Collected data

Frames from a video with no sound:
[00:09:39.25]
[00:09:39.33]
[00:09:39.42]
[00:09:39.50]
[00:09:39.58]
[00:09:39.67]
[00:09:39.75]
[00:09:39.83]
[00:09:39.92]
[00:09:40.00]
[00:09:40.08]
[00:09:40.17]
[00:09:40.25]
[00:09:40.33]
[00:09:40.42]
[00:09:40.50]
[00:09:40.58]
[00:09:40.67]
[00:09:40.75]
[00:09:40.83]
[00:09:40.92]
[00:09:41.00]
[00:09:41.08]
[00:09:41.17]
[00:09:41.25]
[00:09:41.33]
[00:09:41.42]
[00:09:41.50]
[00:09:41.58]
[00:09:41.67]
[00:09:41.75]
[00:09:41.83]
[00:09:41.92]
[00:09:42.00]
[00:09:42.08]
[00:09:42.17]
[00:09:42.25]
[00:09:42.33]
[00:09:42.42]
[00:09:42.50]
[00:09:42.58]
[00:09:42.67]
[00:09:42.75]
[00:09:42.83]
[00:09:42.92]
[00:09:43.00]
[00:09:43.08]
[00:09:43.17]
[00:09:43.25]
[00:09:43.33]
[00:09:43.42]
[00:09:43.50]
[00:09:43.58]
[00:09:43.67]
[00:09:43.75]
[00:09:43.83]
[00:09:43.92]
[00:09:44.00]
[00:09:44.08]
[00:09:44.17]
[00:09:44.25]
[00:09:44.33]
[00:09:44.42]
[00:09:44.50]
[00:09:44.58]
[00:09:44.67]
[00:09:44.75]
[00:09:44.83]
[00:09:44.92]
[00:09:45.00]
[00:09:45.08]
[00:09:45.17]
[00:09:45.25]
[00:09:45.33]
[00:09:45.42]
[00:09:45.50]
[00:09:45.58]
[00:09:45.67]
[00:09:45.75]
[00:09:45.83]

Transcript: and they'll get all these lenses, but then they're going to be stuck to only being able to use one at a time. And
...
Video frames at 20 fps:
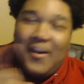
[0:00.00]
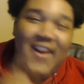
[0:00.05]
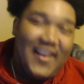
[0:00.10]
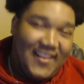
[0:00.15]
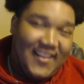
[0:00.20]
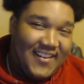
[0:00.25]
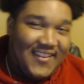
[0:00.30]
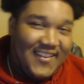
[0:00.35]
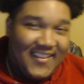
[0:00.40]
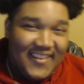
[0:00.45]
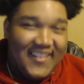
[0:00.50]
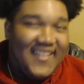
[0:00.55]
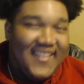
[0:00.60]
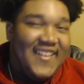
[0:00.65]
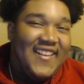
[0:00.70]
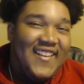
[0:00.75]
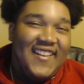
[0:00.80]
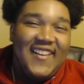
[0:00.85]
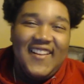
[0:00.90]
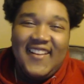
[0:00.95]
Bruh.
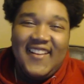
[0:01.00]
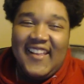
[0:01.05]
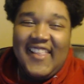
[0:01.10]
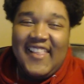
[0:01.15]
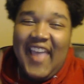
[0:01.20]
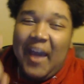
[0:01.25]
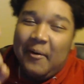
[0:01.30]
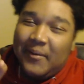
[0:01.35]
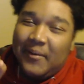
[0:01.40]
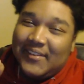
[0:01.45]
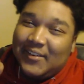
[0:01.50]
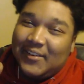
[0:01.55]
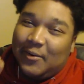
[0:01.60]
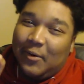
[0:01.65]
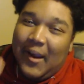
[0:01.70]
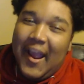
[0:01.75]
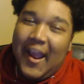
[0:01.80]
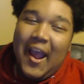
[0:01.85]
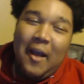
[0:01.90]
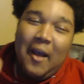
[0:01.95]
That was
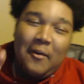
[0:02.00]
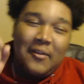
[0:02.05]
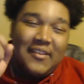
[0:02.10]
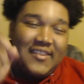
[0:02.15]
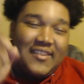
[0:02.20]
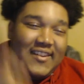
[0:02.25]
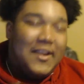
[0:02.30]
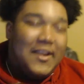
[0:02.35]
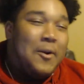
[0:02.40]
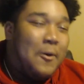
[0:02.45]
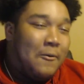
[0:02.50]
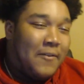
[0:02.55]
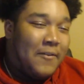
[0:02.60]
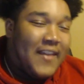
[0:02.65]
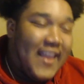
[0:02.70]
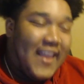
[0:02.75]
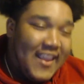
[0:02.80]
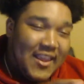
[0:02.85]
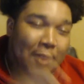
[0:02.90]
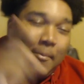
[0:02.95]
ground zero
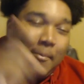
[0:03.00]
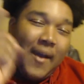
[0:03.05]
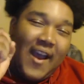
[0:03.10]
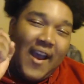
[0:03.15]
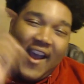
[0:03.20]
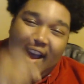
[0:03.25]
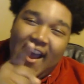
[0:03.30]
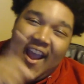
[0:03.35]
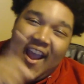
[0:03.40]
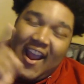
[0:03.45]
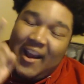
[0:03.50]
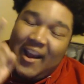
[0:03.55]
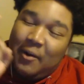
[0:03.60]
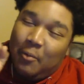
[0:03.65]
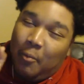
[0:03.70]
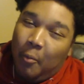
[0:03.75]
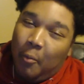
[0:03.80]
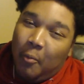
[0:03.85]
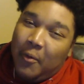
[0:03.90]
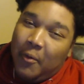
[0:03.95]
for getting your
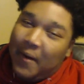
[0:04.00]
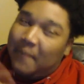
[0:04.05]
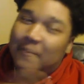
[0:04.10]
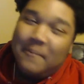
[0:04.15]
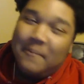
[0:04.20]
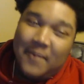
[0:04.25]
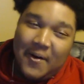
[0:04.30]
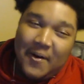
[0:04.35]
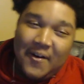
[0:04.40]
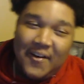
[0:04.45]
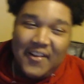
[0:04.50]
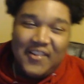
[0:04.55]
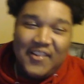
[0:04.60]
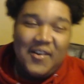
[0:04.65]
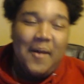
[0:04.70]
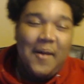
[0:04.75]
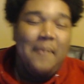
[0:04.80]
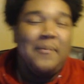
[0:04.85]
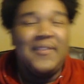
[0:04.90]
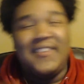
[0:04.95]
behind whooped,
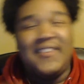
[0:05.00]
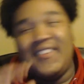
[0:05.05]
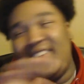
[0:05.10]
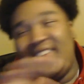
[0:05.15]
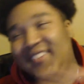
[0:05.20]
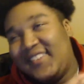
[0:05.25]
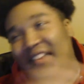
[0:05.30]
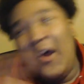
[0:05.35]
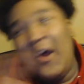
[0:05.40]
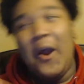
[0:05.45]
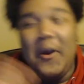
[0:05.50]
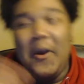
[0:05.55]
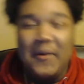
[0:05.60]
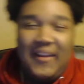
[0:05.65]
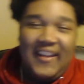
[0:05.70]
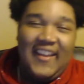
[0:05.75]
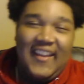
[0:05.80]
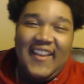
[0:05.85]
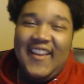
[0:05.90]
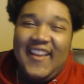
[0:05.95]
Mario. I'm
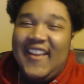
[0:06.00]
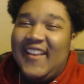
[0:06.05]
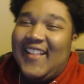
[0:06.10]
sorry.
...
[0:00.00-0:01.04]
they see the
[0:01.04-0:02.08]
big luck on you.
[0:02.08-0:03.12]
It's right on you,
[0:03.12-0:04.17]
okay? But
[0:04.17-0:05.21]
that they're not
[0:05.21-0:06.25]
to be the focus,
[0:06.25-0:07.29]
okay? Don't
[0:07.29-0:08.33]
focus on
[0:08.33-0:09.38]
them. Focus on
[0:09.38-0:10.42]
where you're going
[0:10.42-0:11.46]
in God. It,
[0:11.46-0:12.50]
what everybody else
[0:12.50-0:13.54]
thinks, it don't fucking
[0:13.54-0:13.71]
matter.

= Prompt =
Exact duplication is required for the lines above, from the line that contains "[00:09:40.67]" to the line that contains "[00:09:43.33]", inclusive; omit all others.

= Exercise output =
[00:09:40.67]
[00:09:40.75]
[00:09:40.83]
[00:09:40.92]
[00:09:41.00]
[00:09:41.08]
[00:09:41.17]
[00:09:41.25]
[00:09:41.33]
[00:09:41.42]
[00:09:41.50]
[00:09:41.58]
[00:09:41.67]
[00:09:41.75]
[00:09:41.83]
[00:09:41.92]
[00:09:42.00]
[00:09:42.08]
[00:09:42.17]
[00:09:42.25]
[00:09:42.33]
[00:09:42.42]
[00:09:42.50]
[00:09:42.58]
[00:09:42.67]
[00:09:42.75]
[00:09:42.83]
[00:09:42.92]
[00:09:43.00]
[00:09:43.08]
[00:09:43.17]
[00:09:43.25]
[00:09:43.33]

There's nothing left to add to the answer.